● PROBLEM TO WORK ON: Starting at the top of the records, output every line through the one that contains "Transcript: there are some other links", keeping each exactly as it appears.

Source records:
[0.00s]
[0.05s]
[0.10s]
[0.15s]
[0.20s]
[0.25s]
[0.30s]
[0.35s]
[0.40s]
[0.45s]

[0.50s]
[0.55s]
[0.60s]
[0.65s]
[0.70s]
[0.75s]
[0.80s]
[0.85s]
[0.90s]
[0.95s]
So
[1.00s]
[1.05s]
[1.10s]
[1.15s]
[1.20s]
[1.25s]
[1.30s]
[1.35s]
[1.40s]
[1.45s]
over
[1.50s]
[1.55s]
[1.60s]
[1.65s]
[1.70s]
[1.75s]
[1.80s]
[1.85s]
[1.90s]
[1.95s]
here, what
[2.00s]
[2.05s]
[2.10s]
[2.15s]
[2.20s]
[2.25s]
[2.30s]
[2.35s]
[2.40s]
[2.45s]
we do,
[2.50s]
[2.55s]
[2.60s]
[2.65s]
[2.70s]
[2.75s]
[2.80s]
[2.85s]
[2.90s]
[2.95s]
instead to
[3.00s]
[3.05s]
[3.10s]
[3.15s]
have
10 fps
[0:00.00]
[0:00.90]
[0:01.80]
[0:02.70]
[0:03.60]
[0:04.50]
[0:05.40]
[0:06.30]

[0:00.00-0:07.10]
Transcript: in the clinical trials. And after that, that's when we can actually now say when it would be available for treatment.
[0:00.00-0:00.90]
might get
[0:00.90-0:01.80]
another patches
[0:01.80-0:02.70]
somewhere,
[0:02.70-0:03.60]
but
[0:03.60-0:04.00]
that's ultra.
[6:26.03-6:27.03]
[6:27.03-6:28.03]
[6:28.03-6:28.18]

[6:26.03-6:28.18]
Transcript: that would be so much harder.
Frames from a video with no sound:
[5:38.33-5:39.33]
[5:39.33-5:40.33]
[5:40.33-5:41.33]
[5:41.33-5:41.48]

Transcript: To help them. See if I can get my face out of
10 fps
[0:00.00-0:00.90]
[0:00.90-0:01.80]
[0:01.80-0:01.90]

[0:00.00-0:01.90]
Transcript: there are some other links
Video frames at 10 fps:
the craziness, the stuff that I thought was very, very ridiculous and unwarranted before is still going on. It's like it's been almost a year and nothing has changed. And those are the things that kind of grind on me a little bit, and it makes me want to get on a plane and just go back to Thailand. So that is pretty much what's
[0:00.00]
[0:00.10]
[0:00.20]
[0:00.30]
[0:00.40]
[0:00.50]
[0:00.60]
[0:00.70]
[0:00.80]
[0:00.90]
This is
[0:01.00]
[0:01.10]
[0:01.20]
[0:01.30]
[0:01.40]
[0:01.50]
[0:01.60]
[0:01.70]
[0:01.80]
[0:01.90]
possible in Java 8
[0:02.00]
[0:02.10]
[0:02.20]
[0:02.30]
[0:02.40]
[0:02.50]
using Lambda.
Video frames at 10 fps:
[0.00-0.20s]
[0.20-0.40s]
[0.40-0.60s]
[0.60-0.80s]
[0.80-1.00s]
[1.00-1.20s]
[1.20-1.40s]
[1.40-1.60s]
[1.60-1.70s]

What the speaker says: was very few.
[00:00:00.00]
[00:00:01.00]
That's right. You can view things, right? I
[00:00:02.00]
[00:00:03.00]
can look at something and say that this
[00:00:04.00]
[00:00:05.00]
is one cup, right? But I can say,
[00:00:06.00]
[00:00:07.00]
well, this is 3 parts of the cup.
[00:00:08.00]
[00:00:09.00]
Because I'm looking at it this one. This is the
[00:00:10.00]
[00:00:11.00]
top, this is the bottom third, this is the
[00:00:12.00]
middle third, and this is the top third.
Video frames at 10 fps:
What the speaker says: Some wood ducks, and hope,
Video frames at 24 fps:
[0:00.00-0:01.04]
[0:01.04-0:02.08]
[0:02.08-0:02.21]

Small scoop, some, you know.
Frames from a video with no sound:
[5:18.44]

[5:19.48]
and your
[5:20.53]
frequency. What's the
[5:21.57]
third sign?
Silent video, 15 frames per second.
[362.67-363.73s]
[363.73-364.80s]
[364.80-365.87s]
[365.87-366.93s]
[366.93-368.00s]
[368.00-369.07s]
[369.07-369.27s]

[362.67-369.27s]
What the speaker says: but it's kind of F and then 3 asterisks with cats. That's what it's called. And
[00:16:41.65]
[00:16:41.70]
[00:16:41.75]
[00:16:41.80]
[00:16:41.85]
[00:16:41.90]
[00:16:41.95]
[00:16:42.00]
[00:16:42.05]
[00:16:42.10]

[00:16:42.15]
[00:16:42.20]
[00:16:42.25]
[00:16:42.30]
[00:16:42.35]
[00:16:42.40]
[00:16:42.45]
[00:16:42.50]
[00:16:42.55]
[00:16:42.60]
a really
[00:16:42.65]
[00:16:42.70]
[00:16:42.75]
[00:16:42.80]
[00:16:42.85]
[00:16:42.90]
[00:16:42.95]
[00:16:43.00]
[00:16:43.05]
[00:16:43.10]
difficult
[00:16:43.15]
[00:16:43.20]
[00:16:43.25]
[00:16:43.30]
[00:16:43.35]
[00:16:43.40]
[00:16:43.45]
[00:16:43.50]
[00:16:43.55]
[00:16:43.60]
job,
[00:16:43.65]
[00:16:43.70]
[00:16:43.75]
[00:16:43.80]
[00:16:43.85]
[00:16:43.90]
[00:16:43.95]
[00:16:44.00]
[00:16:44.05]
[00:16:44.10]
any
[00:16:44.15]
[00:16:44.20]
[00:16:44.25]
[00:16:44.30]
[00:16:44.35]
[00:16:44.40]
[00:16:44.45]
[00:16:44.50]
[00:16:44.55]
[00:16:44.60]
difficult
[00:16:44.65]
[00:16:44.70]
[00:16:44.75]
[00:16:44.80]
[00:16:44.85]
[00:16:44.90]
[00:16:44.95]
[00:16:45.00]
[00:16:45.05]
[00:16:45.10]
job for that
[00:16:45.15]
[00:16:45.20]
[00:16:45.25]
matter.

● RESPONSE FOR THIS EXERCISE:
[0.00s]
[0.05s]
[0.10s]
[0.15s]
[0.20s]
[0.25s]
[0.30s]
[0.35s]
[0.40s]
[0.45s]

[0.50s]
[0.55s]
[0.60s]
[0.65s]
[0.70s]
[0.75s]
[0.80s]
[0.85s]
[0.90s]
[0.95s]
So
[1.00s]
[1.05s]
[1.10s]
[1.15s]
[1.20s]
[1.25s]
[1.30s]
[1.35s]
[1.40s]
[1.45s]
over
[1.50s]
[1.55s]
[1.60s]
[1.65s]
[1.70s]
[1.75s]
[1.80s]
[1.85s]
[1.90s]
[1.95s]
here, what
[2.00s]
[2.05s]
[2.10s]
[2.15s]
[2.20s]
[2.25s]
[2.30s]
[2.35s]
[2.40s]
[2.45s]
we do,
[2.50s]
[2.55s]
[2.60s]
[2.65s]
[2.70s]
[2.75s]
[2.80s]
[2.85s]
[2.90s]
[2.95s]
instead to
[3.00s]
[3.05s]
[3.10s]
[3.15s]
have
10 fps
[0:00.00]
[0:00.90]
[0:01.80]
[0:02.70]
[0:03.60]
[0:04.50]
[0:05.40]
[0:06.30]

[0:00.00-0:07.10]
Transcript: in the clinical trials. And after that, that's when we can actually now say when it would be available for treatment.
[0:00.00-0:00.90]
might get
[0:00.90-0:01.80]
another patches
[0:01.80-0:02.70]
somewhere,
[0:02.70-0:03.60]
but
[0:03.60-0:04.00]
that's ultra.
[6:26.03-6:27.03]
[6:27.03-6:28.03]
[6:28.03-6:28.18]

[6:26.03-6:28.18]
Transcript: that would be so much harder.
Frames from a video with no sound:
[5:38.33-5:39.33]
[5:39.33-5:40.33]
[5:40.33-5:41.33]
[5:41.33-5:41.48]

Transcript: To help them. See if I can get my face out of
10 fps
[0:00.00-0:00.90]
[0:00.90-0:01.80]
[0:01.80-0:01.90]

[0:00.00-0:01.90]
Transcript: there are some other links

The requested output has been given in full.